Palm Sunday: Luke 19, 28-40 Pomp and circumstance
We Brits love pomp and ceremony, marches and processions, and we are good at them. Think of the Trooping of the Colour or any great state occasion and its easy to be swept along by the pomp and pageantry. We like pomp and pageantry at the local level as well: weddings normally begin and end with a procession or march, at funerals the deceased is normally processed in with dignity and reverence, and of course, most Sundays we process the cross into church, lifting it high for all to see and reverence. Pomp, ceremony, pageantry are all important in so far as they lead us into a spirit of reverence and respect capturing a sense of either joy or sadness. Of course when they are performed uncritically for their own sake they run the risk of being mere pomp but without the sense of circumstance.

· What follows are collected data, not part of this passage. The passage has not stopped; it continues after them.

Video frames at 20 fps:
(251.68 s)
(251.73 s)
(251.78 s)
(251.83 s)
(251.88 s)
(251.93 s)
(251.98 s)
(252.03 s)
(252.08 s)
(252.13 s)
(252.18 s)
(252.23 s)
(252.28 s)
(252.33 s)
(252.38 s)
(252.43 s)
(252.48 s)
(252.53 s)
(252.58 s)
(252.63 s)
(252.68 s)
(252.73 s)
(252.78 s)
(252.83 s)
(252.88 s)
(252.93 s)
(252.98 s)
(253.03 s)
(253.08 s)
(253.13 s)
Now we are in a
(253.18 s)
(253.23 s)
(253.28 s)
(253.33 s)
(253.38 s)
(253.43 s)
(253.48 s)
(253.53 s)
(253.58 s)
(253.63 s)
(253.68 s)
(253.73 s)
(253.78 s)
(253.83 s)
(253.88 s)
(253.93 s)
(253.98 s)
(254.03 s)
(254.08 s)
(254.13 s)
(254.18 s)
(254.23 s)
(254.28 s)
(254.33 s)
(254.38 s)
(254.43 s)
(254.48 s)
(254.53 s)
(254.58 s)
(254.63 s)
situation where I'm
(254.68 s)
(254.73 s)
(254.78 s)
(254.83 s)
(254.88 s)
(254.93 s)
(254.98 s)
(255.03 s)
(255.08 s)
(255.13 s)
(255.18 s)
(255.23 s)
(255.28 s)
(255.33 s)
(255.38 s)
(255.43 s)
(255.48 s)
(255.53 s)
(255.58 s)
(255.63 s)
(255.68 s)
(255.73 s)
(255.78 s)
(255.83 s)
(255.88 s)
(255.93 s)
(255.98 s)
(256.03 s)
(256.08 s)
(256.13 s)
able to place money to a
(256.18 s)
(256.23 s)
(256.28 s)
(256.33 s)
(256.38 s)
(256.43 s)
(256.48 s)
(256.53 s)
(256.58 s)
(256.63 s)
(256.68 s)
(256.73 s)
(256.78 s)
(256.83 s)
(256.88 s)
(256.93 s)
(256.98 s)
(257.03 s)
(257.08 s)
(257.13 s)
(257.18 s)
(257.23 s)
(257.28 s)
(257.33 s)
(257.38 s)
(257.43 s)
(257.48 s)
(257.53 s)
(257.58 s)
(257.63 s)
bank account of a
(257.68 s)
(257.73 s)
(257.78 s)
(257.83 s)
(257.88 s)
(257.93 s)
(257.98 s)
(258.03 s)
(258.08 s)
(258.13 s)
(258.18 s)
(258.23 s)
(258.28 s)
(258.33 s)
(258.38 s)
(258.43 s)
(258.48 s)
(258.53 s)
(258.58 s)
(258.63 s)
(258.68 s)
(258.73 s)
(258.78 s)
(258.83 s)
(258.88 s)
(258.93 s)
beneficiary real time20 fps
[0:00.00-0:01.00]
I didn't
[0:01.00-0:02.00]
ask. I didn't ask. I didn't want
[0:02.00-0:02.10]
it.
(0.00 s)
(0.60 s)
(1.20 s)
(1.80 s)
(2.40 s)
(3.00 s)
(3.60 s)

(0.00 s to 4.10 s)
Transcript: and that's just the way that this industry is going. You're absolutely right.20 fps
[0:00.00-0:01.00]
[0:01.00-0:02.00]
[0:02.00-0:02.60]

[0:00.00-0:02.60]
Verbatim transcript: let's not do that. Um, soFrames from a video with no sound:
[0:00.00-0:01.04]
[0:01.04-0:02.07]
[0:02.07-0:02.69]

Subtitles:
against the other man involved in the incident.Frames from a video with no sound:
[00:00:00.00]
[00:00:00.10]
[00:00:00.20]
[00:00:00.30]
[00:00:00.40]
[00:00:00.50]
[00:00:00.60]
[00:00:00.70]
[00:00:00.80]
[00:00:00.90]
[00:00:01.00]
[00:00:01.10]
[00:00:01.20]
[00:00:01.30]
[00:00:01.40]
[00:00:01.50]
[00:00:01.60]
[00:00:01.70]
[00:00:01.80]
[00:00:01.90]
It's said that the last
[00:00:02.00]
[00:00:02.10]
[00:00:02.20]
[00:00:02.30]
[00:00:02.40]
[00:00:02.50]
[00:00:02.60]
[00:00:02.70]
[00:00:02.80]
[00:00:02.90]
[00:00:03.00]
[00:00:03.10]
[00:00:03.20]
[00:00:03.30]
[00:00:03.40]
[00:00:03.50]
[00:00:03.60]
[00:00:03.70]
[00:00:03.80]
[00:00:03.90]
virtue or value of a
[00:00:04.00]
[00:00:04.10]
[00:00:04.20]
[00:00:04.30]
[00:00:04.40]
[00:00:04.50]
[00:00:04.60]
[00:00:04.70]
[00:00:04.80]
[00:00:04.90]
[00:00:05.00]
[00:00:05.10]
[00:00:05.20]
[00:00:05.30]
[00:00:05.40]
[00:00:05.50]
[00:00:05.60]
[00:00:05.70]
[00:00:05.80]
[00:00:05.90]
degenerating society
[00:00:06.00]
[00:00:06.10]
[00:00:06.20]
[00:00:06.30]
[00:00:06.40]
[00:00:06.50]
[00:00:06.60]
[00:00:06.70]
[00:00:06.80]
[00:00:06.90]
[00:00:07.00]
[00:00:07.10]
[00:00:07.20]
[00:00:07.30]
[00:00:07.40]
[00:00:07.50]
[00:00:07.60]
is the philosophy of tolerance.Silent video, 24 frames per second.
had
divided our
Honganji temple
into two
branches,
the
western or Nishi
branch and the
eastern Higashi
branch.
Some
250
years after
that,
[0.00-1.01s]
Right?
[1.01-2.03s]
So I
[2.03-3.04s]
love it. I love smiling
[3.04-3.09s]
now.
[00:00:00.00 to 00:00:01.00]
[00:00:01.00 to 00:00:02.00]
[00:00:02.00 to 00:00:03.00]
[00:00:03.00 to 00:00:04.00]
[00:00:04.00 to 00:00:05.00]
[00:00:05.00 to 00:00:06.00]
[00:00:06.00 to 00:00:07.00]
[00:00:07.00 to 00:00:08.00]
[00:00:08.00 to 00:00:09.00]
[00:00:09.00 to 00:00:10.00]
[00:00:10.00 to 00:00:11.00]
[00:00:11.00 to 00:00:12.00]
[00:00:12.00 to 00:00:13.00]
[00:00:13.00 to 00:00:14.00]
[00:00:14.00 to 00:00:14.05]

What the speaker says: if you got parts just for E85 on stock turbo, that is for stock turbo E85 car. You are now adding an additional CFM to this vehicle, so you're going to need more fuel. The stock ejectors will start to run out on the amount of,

Today, Palm Sunday, the gospel reading describes Jesus’ triumphant procession into the City of Jerusalem; the Holy City. And its a funny old procession that we are asked to consider and reflect on. The pageantry is of an unusual and earthly sort. The only flags that the great multitude have to wave are their own clothes; their cloaks. This is, for me, deeply symbolic, for what we too are asked to give back to Jesus, above all else, is our very selves, our ordinary selves. Our marches and processions should, amidst their pomp, also have an earthiness about them.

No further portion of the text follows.